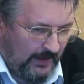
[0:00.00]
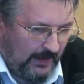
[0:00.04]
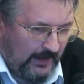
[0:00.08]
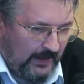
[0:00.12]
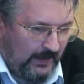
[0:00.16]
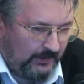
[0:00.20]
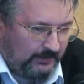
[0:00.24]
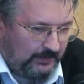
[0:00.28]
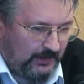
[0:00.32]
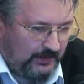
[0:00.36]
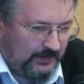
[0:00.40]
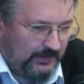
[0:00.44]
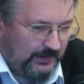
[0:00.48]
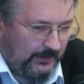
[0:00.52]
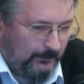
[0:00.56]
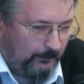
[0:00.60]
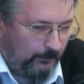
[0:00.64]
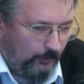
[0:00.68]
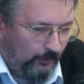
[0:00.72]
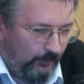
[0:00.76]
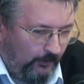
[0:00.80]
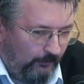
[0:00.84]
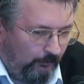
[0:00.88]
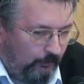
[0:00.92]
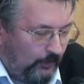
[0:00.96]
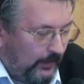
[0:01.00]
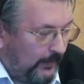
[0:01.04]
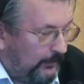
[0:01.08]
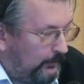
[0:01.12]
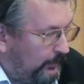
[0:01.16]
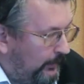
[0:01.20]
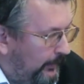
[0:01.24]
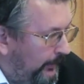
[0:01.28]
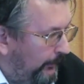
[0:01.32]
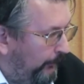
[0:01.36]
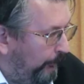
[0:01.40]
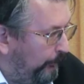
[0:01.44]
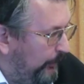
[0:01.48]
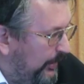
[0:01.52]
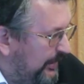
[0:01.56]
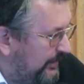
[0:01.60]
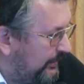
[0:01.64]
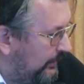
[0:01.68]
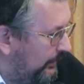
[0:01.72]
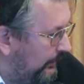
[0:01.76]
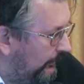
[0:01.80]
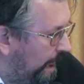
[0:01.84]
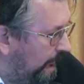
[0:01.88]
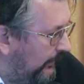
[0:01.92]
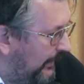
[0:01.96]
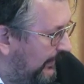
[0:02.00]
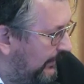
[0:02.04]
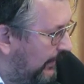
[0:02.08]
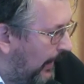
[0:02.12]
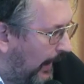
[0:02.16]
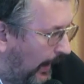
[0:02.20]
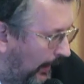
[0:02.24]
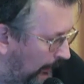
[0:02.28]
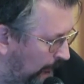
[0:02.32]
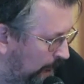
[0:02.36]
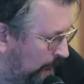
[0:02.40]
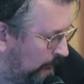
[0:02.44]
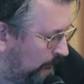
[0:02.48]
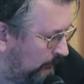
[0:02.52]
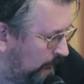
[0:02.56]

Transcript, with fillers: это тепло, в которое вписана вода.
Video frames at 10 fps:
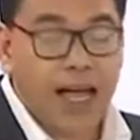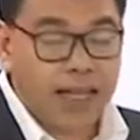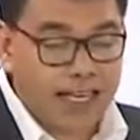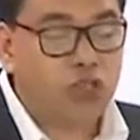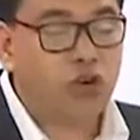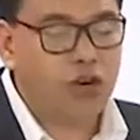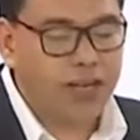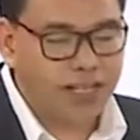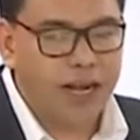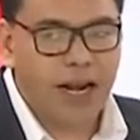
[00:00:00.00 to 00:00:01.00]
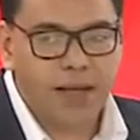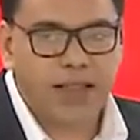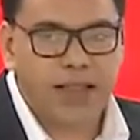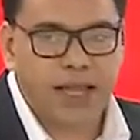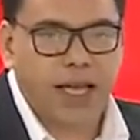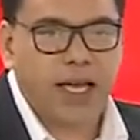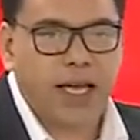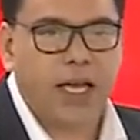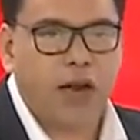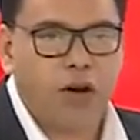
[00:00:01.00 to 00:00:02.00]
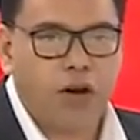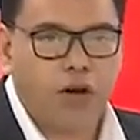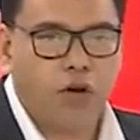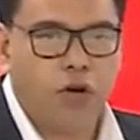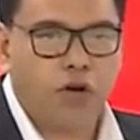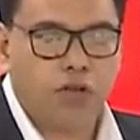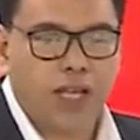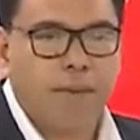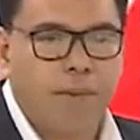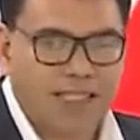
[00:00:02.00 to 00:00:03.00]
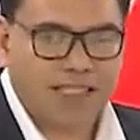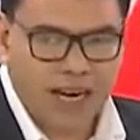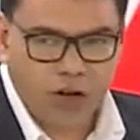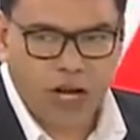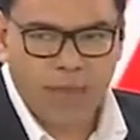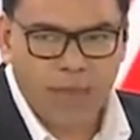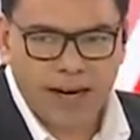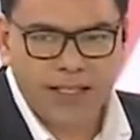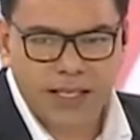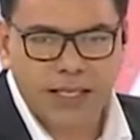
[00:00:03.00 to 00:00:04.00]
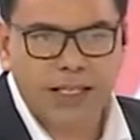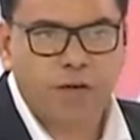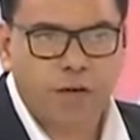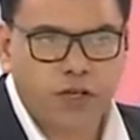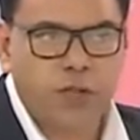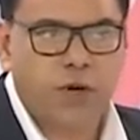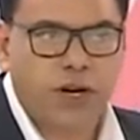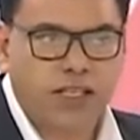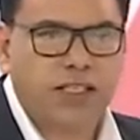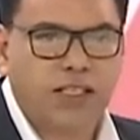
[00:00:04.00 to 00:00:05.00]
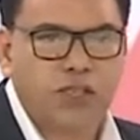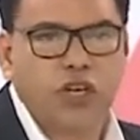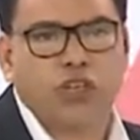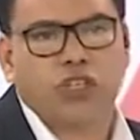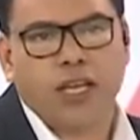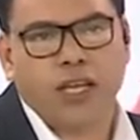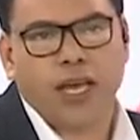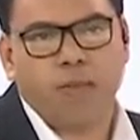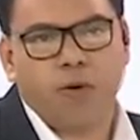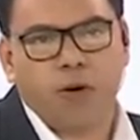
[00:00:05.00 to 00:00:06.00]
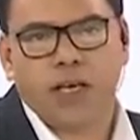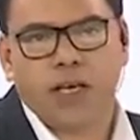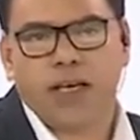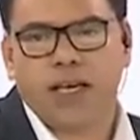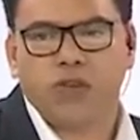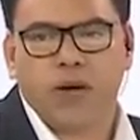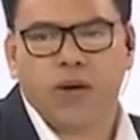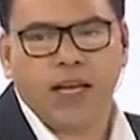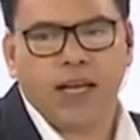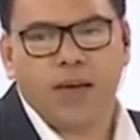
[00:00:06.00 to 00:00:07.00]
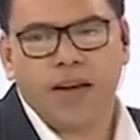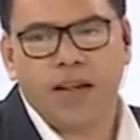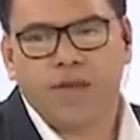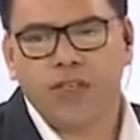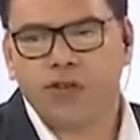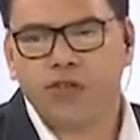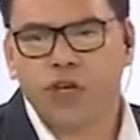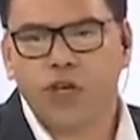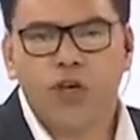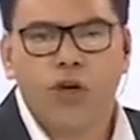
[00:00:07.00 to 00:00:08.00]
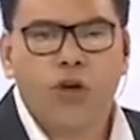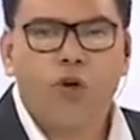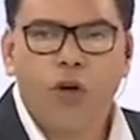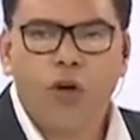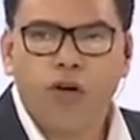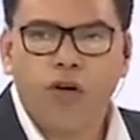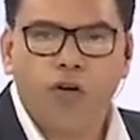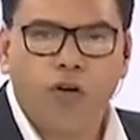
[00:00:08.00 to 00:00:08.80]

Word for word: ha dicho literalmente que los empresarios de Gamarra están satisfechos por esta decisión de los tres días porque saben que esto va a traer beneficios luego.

Assigned task —
Return all material verbatim, pictures omitted.

Solution to the exercise —
[0:00.00]
[0:00.04]
[0:00.08]
[0:00.12]
[0:00.16]
[0:00.20]
[0:00.24]
[0:00.28]
[0:00.32]
[0:00.36]
[0:00.40]
[0:00.44]
[0:00.48]
[0:00.52]
[0:00.56]
[0:00.60]
[0:00.64]
[0:00.68]
[0:00.72]
[0:00.76]
[0:00.80]
[0:00.84]
[0:00.88]
[0:00.92]
[0:00.96]
[0:01.00]
[0:01.04]
[0:01.08]
[0:01.12]
[0:01.16]
[0:01.20]
[0:01.24]
[0:01.28]
[0:01.32]
[0:01.36]
[0:01.40]
[0:01.44]
[0:01.48]
[0:01.52]
[0:01.56]
[0:01.60]
[0:01.64]
[0:01.68]
[0:01.72]
[0:01.76]
[0:01.80]
[0:01.84]
[0:01.88]
[0:01.92]
[0:01.96]
[0:02.00]
[0:02.04]
[0:02.08]
[0:02.12]
[0:02.16]
[0:02.20]
[0:02.24]
[0:02.28]
[0:02.32]
[0:02.36]
[0:02.40]
[0:02.44]
[0:02.48]
[0:02.52]
[0:02.56]

Transcript, with fillers: это тепло, в которое вписана вода.
Video frames at 10 fps:
[00:00:00.00 to 00:00:01.00]
[00:00:01.00 to 00:00:02.00]
[00:00:02.00 to 00:00:03.00]
[00:00:03.00 to 00:00:04.00]
[00:00:04.00 to 00:00:05.00]
[00:00:05.00 to 00:00:06.00]
[00:00:06.00 to 00:00:07.00]
[00:00:07.00 to 00:00:08.00]
[00:00:08.00 to 00:00:08.80]

Word for word: ha dicho literalmente que los empresarios de Gamarra están satisfechos por esta decisión de los tres días porque saben que esto va a traer beneficios luego.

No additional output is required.